No llevaba consigo ni bolso, ni móvil, ni llaves. En el bolsillo de su abrigo verde encontraron una polilla prensada en una pequeña bolsa plástica, y un sobre lacrado, dirigido con letra redondeada a “La Hermana que Nunca Olvidó”. Márquez sintió el vértigo leve de encontrarse frente a esa clase de detalles que más que pistas parecen enigmas.
—¿Sabía que la estaba siguiendo? —preguntó Ledesma, siempre pragmático.
—No sé, pero sí sabía guardar secretos —respondió ella.
Interrogaron a los jardineros, a los trabajadores del museo donde laboraba Sofia, y algunas de sus amistades del club de lectura. Las historias divergían y se cruzaban: la restauradora había discutido la semana anterior con la curadora del museo sobre la autenticidad de una recién descubierta pieza flamenca; alguien había visto a un hombre de cabello blanco saliendo del jardín la misma noche; un fragmento de tapiz antiguo había desaparecido inexplicablemente.
Con cada declaración, Márquez sentía que el caso se desplegaba como un tapiz minucioso: la trama central —la muerte de Sofia— tejida con hilos de rencores antiguos, deudas impagadas y amores secretos.
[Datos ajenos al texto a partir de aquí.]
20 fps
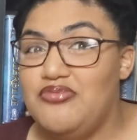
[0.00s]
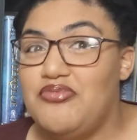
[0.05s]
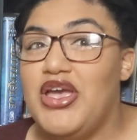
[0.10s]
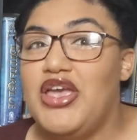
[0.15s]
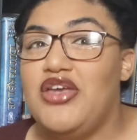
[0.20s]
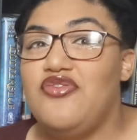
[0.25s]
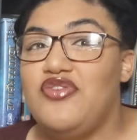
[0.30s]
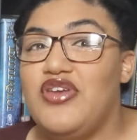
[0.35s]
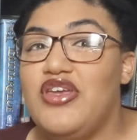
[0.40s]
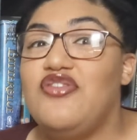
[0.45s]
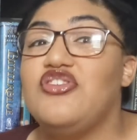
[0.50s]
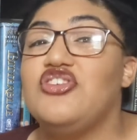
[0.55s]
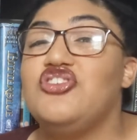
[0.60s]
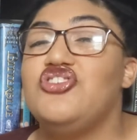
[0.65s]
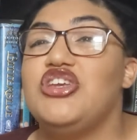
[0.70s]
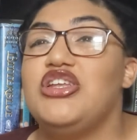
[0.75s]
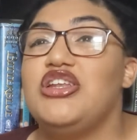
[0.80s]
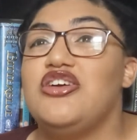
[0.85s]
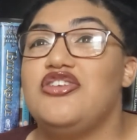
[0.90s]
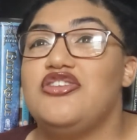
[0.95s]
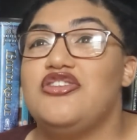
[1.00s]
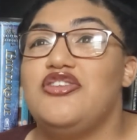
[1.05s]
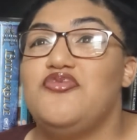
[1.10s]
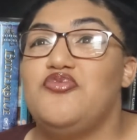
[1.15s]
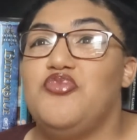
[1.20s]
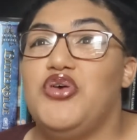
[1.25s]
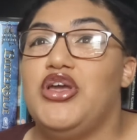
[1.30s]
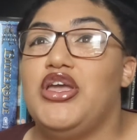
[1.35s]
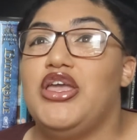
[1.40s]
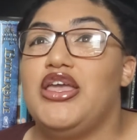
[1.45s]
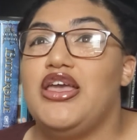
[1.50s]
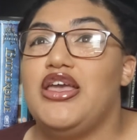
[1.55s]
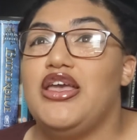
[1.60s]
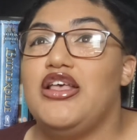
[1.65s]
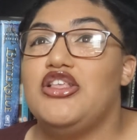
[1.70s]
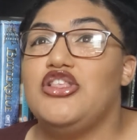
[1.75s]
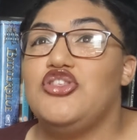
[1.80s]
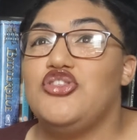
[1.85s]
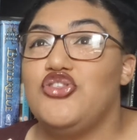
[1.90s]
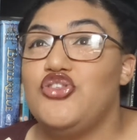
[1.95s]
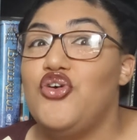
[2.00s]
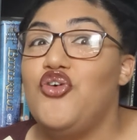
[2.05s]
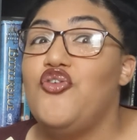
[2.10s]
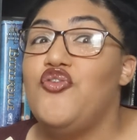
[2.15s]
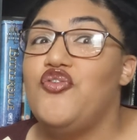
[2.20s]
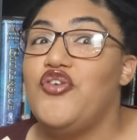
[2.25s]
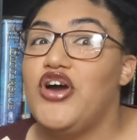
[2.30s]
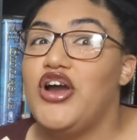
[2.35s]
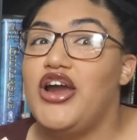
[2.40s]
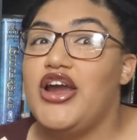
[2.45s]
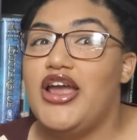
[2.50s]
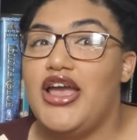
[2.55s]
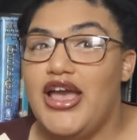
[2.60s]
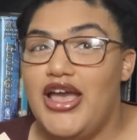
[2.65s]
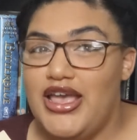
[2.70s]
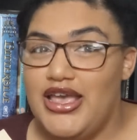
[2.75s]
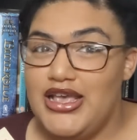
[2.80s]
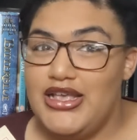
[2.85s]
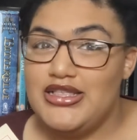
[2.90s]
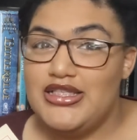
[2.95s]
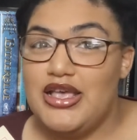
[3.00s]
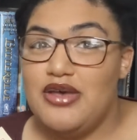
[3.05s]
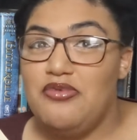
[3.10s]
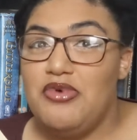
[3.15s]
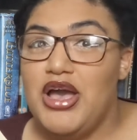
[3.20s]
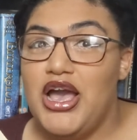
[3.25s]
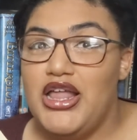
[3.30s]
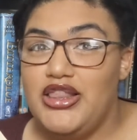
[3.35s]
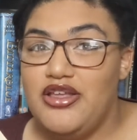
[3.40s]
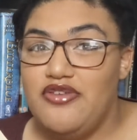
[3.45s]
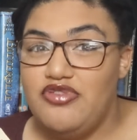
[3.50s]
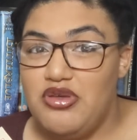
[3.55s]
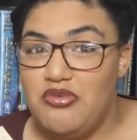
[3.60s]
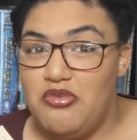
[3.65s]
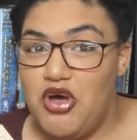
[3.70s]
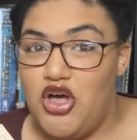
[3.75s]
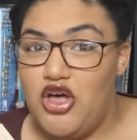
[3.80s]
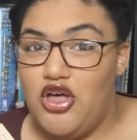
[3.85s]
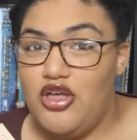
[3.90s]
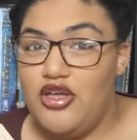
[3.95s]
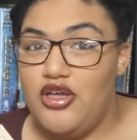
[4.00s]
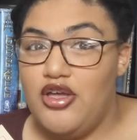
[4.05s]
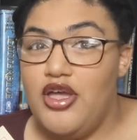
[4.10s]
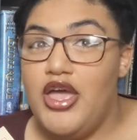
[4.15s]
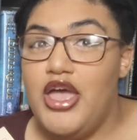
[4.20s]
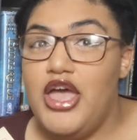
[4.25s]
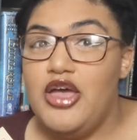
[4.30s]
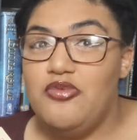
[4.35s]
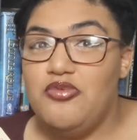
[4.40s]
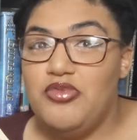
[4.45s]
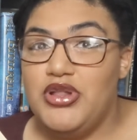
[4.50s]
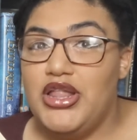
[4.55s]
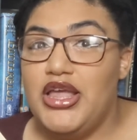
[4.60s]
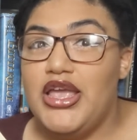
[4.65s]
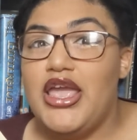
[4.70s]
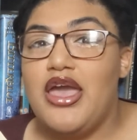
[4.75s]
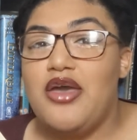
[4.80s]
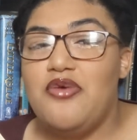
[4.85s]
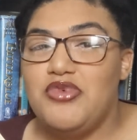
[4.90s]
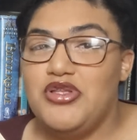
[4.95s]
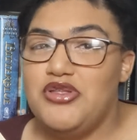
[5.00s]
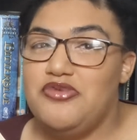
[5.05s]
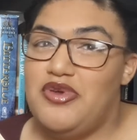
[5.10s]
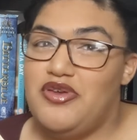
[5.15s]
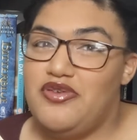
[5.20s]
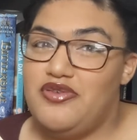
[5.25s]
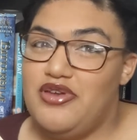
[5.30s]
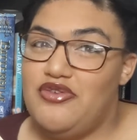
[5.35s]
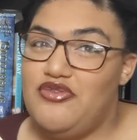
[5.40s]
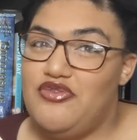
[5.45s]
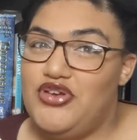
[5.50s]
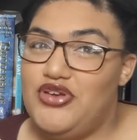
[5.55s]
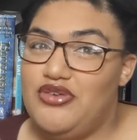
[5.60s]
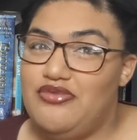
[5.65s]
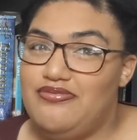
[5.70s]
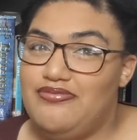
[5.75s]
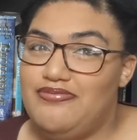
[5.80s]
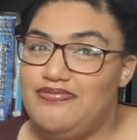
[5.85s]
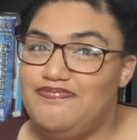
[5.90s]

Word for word: My favorite Jane Austen book so far is Emma. I love them all, but like Emma's my favorite.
Nada tan sencillo como un robo, ni tan inocente como una pasión contrariada.
El laboratorio devolvió el resultado del análisis: la polilla era una Eublemma minutata, una especie rara en la zona, y el fragmento de tapiz que decomisaron en la casa de la curadora encajaba perfectamente con el inventario faltante, salvo por una extraña línea bordada en un color rojo intenso, con símbolos diminutos que ninguno de los expertos pudo identificar de inmediato.
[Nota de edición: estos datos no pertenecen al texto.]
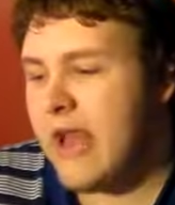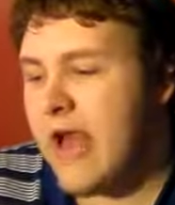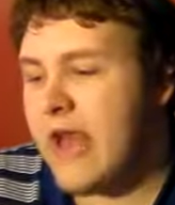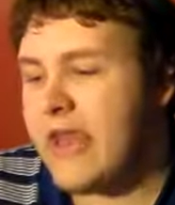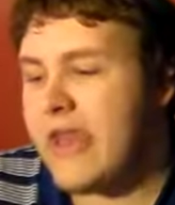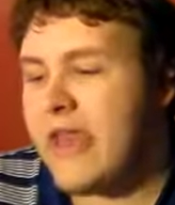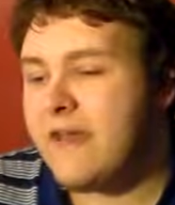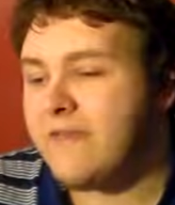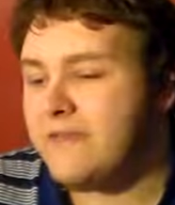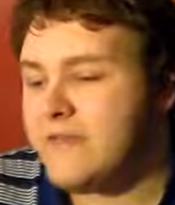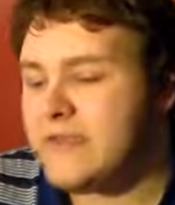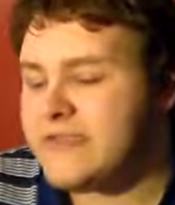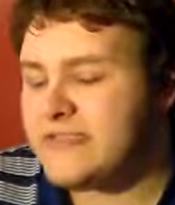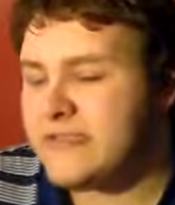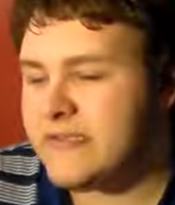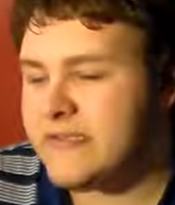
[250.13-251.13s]
I have
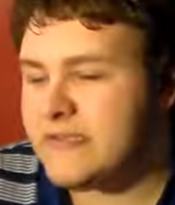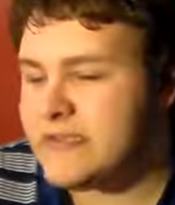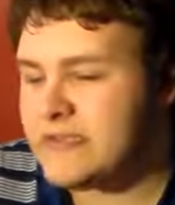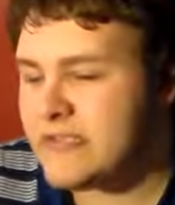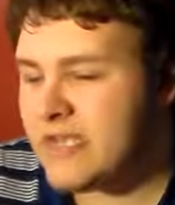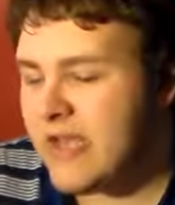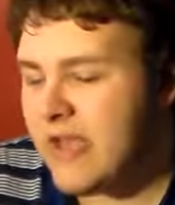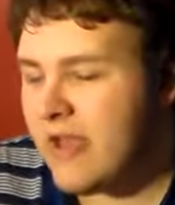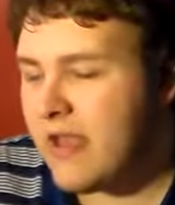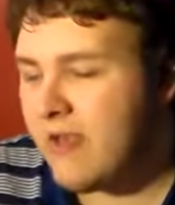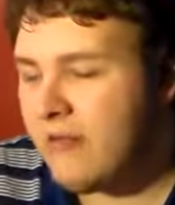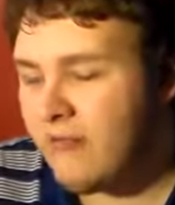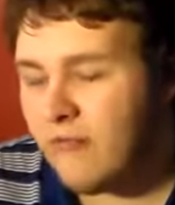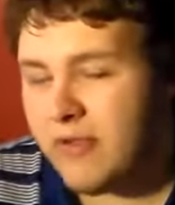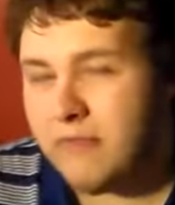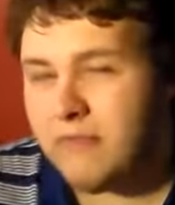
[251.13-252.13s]
recently just,
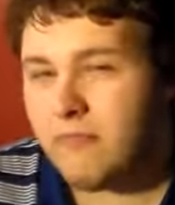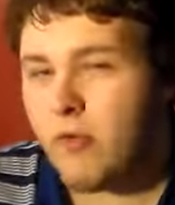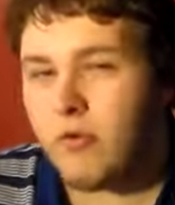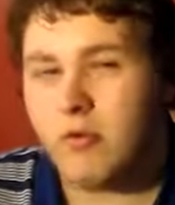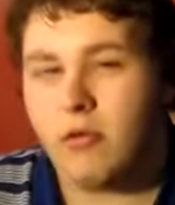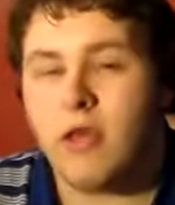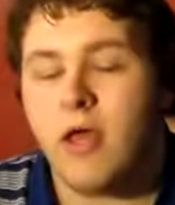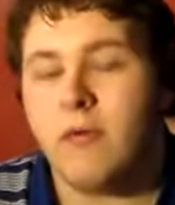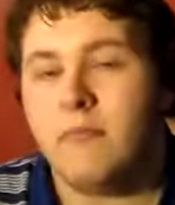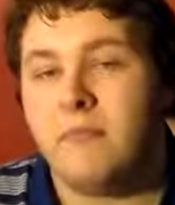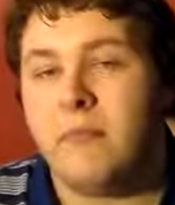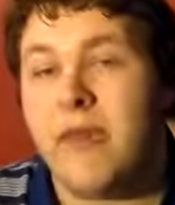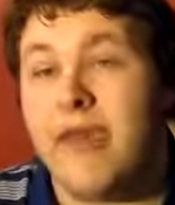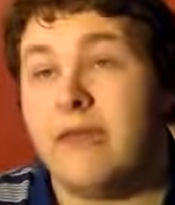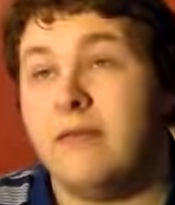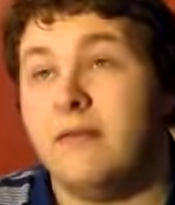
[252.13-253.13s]
when Mortal
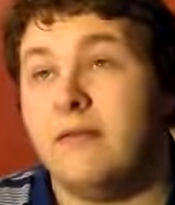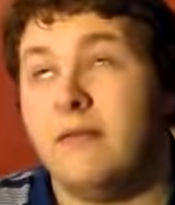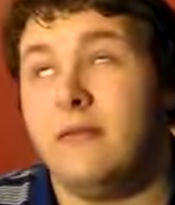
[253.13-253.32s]
Kombat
La carta, al fin abierta bajo la presencia notarial, era breve. Unas líneas apenas:
“No todos los hilos pueden desenredarse. Cada jardín tiene su sombra. Ya no puedo protegerte.”
Las piezas se alinearon cuando la hermana de Sofia, Lucía, llegó al despachar los últimos papeles de la herencia: ella había fabricado reproducciones de tapices falsos para cubrir la venta de los originales en el mercado negro. Sofia, descubriéndolo, intentó protegerla; la polilla era una especie de firma secreta que usaban de niñas para advertirse del peligro. Pero el comprador —inesperadamente, el jefe de jardineros— había atajado a Sofia, temiendo la denuncia, y en el forcejeo brutal, la había asfixiado.
Cuando sacaron al jardinero esposado, Márquez respiró por primera vez en días. Afuera, los primeros rayos de sol hendían las hojas con la promesa de una nueva estación, y el misterio, como la vida, se retiraba por una rendija. Los hilos del caso nunca se desenredarían del todo, pero bajo los faroles apagados, Márquez aprendió que hasta el jardín más ordenado esconde raíces que se entrelazan en la oscuridad.